Embauchées cette année pour la cueillette des fraises dans le sud de l’Espagne, et en proie à des conditions d’une «grande vulnérabilité», huit Marocaines ont dénoncé des situations de harcèlement au travail et à caractère sexuel, ainsi que des viols ou tentatives de viol, a rapporté mercredi l’agence France-Presse.
L’AFP est allée à la rencontre de ces mères de familles qui se trouvent toujours en Espagne. Dans un reportage, elle relaie leurs témoignages ainsi que ceux de leurs avocats. A Huelva, province méridionale qui fait de l’Espagne le premier producteur de fraises en Europe, les investigations judiciaires ont été lancées fin mai. Au moins 12 plaintes ont été enregistrées, selon le parquet provincial.
Des saisonnières marocaines «réfugiées» à Malaga
Théoriquement, les contrats de trois mois des saisonnières marocaines prévoient un salaire de 39 à 40 euros pour 6h30 de travail par jour, avec un repos le dimanche.
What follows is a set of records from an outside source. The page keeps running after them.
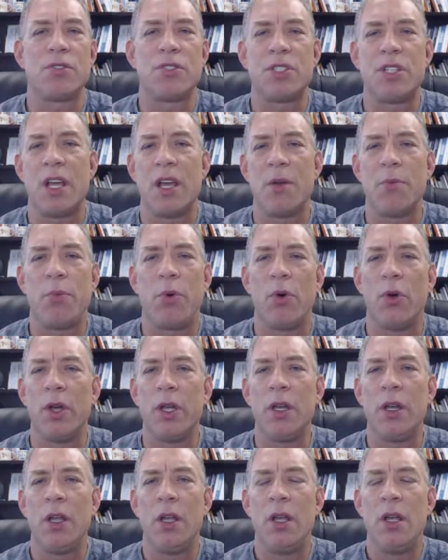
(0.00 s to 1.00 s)

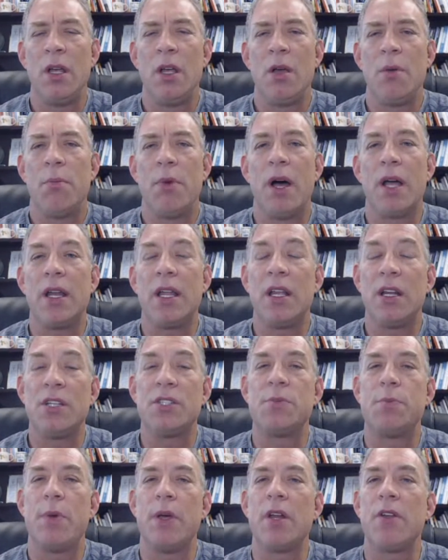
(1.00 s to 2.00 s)
standpoint, but it
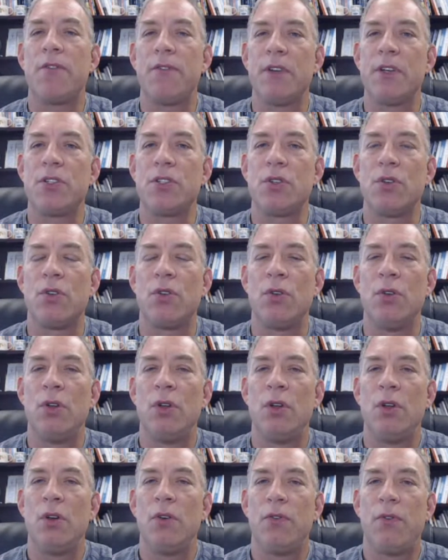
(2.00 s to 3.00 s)
is beneficial
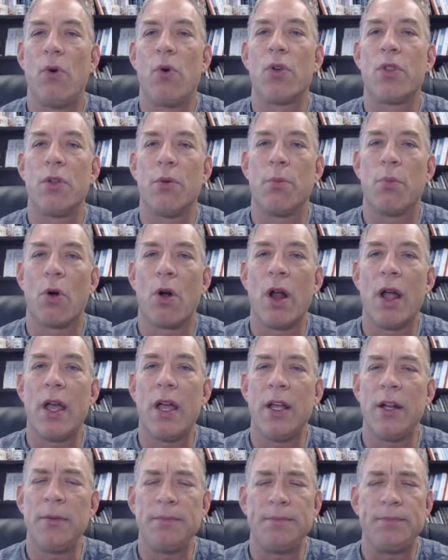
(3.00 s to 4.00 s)
for the
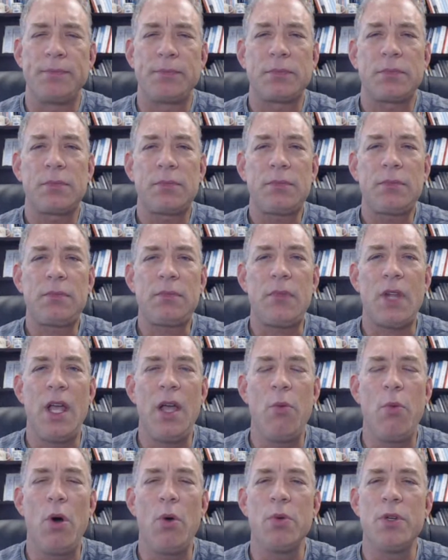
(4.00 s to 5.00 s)
brain.
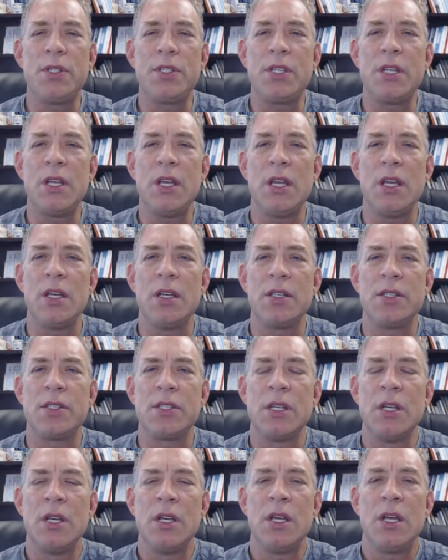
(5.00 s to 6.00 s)
And what we see
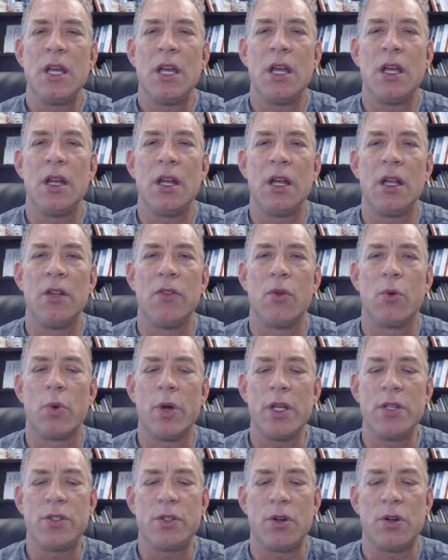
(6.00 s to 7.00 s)
is, and the
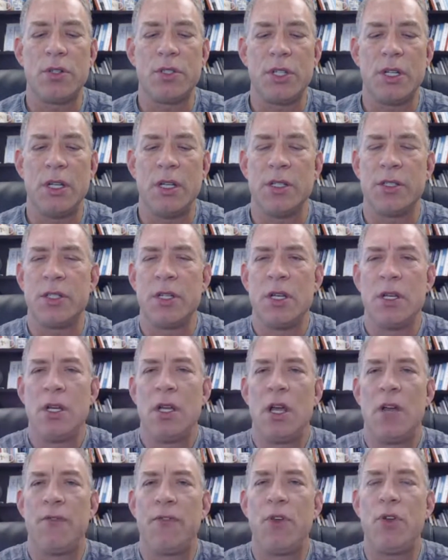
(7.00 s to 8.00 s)
research is,
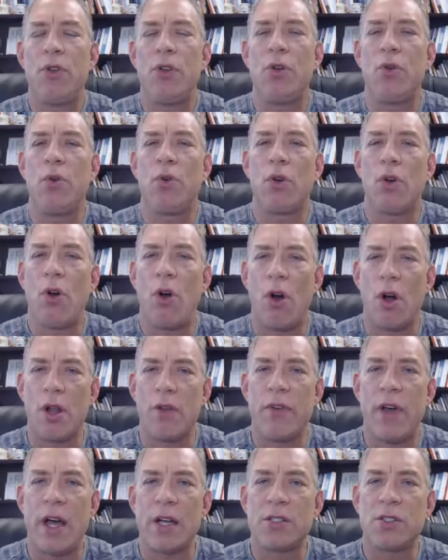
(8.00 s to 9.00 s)
if you do
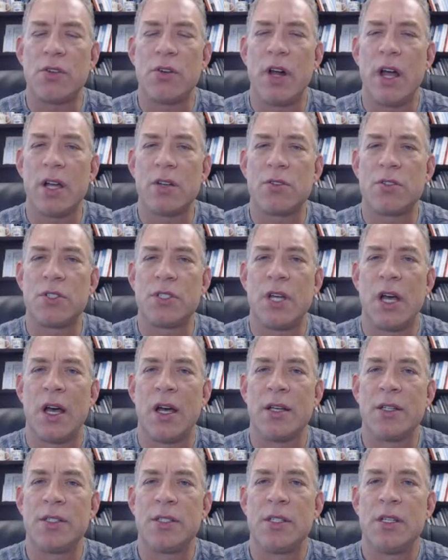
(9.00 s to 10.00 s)
cardiovascular
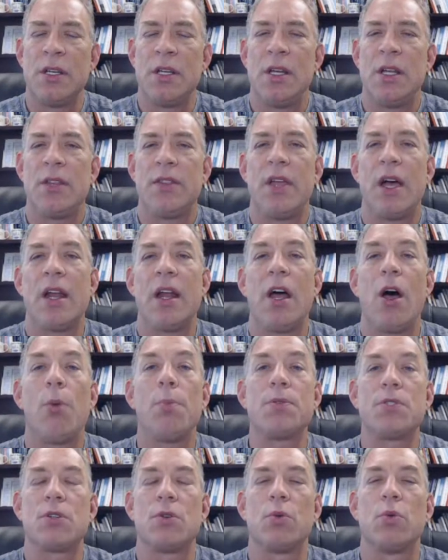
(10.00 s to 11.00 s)
exercise, that
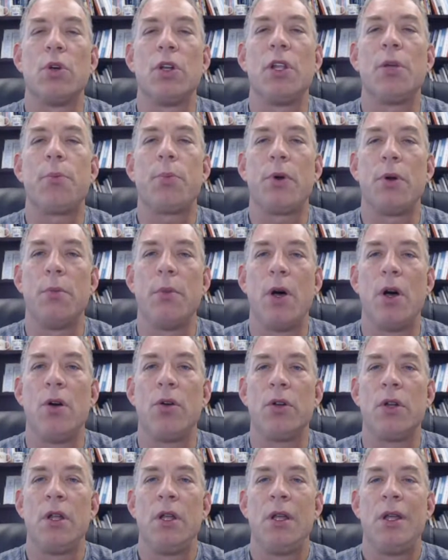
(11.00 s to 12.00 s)
helps to really
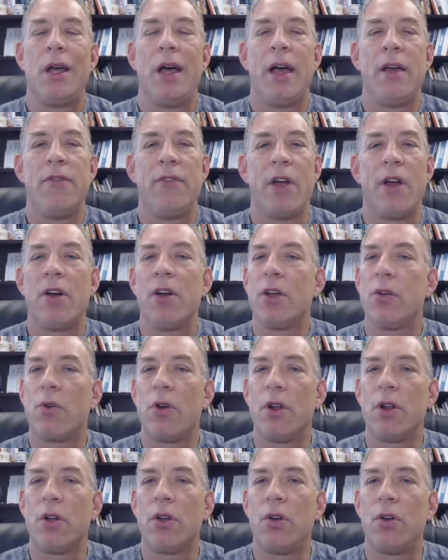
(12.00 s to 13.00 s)
promote a very
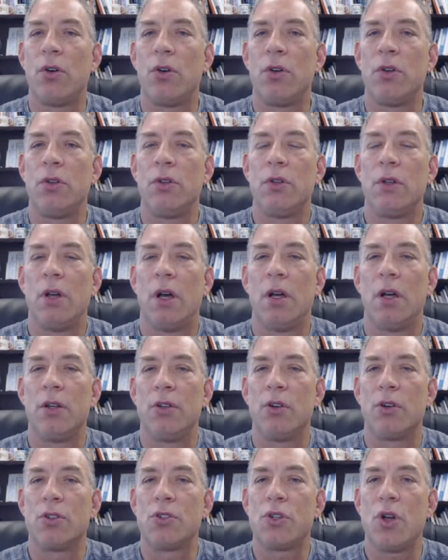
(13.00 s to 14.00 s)
critical
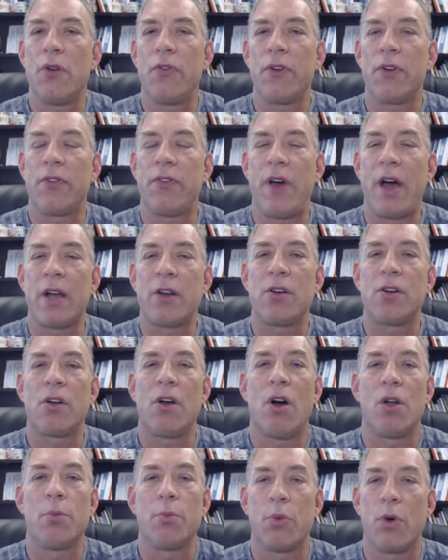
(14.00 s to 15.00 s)
neurotrophic factor
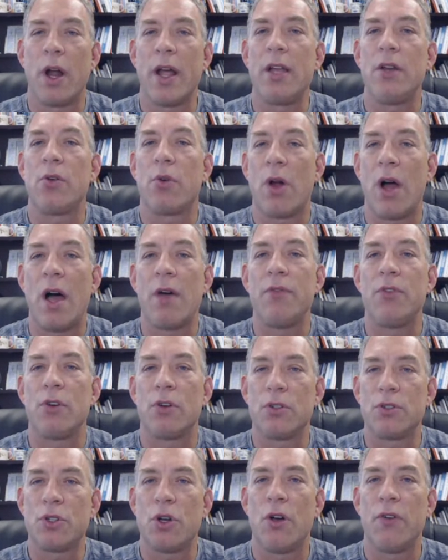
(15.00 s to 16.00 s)
called brain-derived
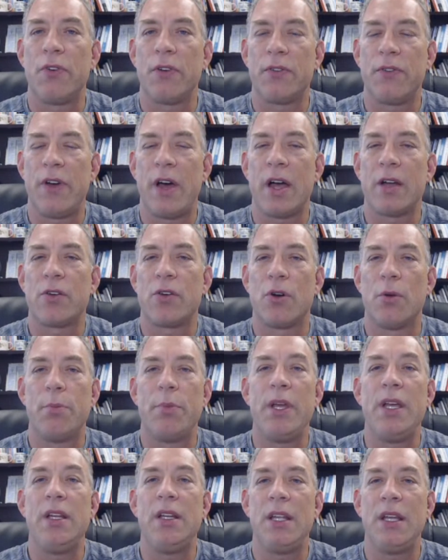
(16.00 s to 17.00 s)
neurotrophic factor, or
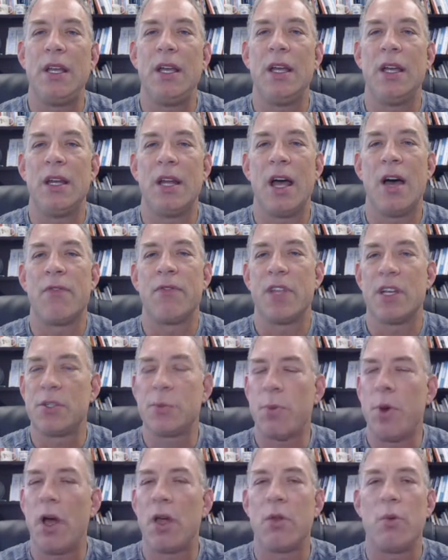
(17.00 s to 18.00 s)
BDNF. That's
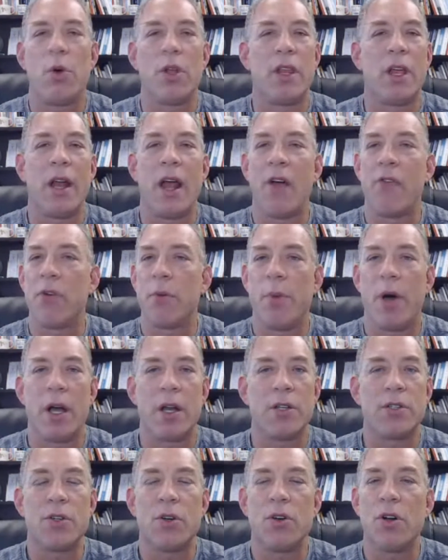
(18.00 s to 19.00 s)
probably the one that
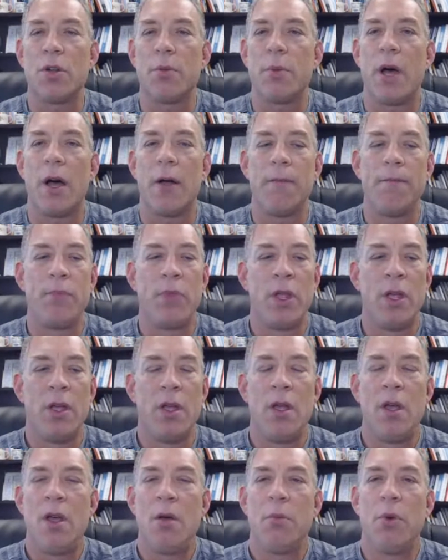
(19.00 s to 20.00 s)
everybody's heard about.
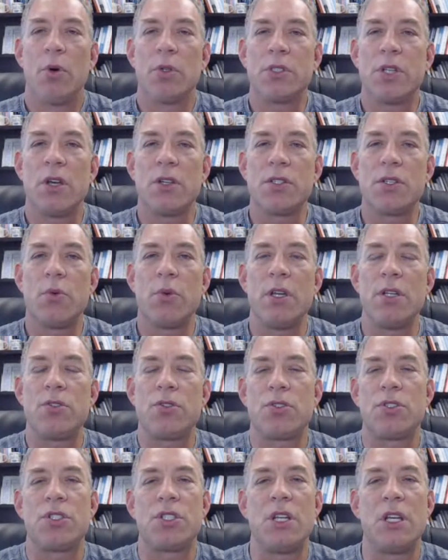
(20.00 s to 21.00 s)
But what's also
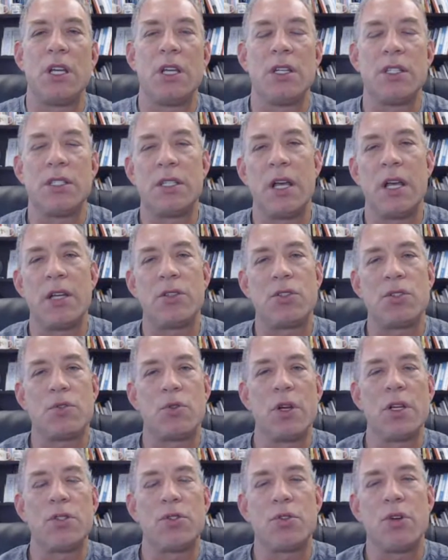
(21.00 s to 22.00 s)
interesting is that
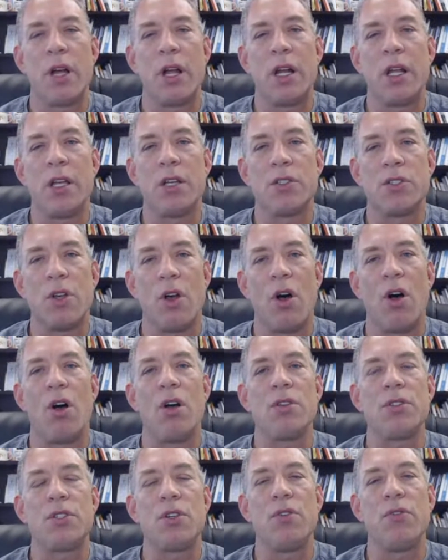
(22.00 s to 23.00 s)
strength training is
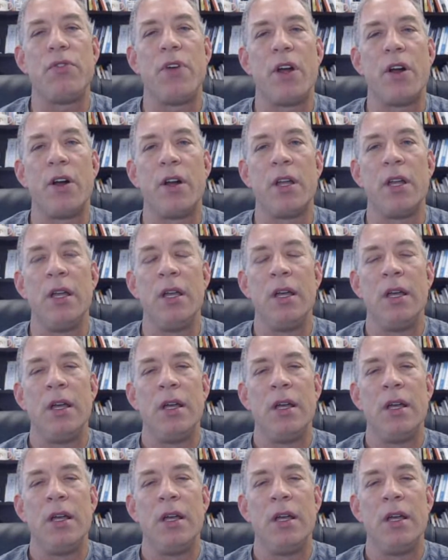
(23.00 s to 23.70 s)
also very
Or, une fois arrivées dans les champs, elles ont été soumises à des règles bien différentes. «A notre arrivée, on nous a dit que c’était la deuxième récolte et qu’on serait payées au rendement : 0,75 euro la cagette de 5 kilos», assure sous couvert d’anonymat une des plaignantes. Celle-ci assure qu’il fallait «cueillir les fraises très très vite» sous peine d’être privé de travail plusieurs jours. Même l’hébergement, censé être gratuit, leur aurait été ponctionné.
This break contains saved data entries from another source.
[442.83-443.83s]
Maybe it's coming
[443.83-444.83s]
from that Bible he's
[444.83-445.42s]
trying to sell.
«Le contrat prévoit aussi un logement gratuit mais on dormait à six dans un préfabriqué très rudimentaire, pour lequel on nous retirait trois euros par jour.»
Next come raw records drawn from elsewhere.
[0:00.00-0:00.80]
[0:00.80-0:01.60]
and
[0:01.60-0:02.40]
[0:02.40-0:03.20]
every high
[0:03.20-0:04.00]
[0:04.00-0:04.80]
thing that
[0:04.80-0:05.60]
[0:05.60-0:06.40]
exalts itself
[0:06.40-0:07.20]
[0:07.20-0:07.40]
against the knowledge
L’AFP a également rencontré des Marocaines «réfugiées dans une maison de la province voisine de Malaga, où elles sont invitées à séjourner par le Syndicat andalou des travailleurs (SAT) qui les soutient». Cinq ont porté plainte, les autres assurent vouloir le faire.
«Venues d’Errachidia, de Bouarfa, Berkane, Guercif ou Chefchaouen, ces femmes de 23 à 35 ans au visage triste sont toutes mères de jeunes enfants», poursuit le reportage. Certaines disent regretter de n’avoir travaillé cette année que 23 jours après s’être «endettées pour payer passeport, visa et démarches pour décrocher le contrat de trois mois».
«Charifa, 23 ans, éclate soudain en sanglots quand elle dit : ‘‘personne ne nous défendait en tant que femmes’’, en assurant que le chef ‘‘proposait 50 euros pour des relations’’ (sexuelles). Le silence se fait quand Fadila, 29 ans, raconte le jour où elle a cru pouvoir accepter que ‘‘le chef’’ la transporte en voiture: ‘‘j’ai dû lutter avec lui sur le siège avant, il m’a étreinte et embrassée de force, m’a touché les seins et...’’, dit-elle, sans poursuivre.»
Le ministre et la MAP évoquent de «bonnes conditions»
Malgré les propos des saisonnières marocaines relayés par l’agence française et la presse espagnole depuis plusieurs semaines, Mohamed Yatim, ministre du Travail et de l’insertion professionnelle persiste et signe. Alors qu’il avait déjà reconnu l’existence de cas de harcèlement, le responsable gouvernemental a déclaré mardi, depuis Tanger, que la période de travail des saisonnières marocaines à Huelva cette année s’est déroulée dans de «bonnes conditions».
Depuis le port de Tanger où une délégation de son ministère et de l’Agence nationale de promotion de l’emploi et des compétences (ANAPEC) supervise l’opération de retour des travailleuses au Maroc, Mohamed Yatim a «affirmé être serein quant aux conditions de déroulement de [cette] campagne», rapporte l’agence MAP.
«Plusieurs ouvrières, soit celles ayant bénéficié de cette opération à maintes reprises ou celles qui ont vécu cette expérience pour la première fois, ont formulé le souhait de renouveler cette opération, ce qui confirme que les conditions étaient effectivement bonnes.»
L’agence officielle fait elle aussi la sourde oreille quant aux plaintes déposées en Espagne par des saisonnières marocaines, donnant la parole à d’autres travailleuses n’ayant pas été victimes d’abus ou de conditions de travail déplorables. «Plusieurs travailleuses se sont réjouies des conditions de travail et de logement dans les exploitations agricoles espagnoles et ont affirmé n’avoir subi aucun acte de violence», affirme la MAP.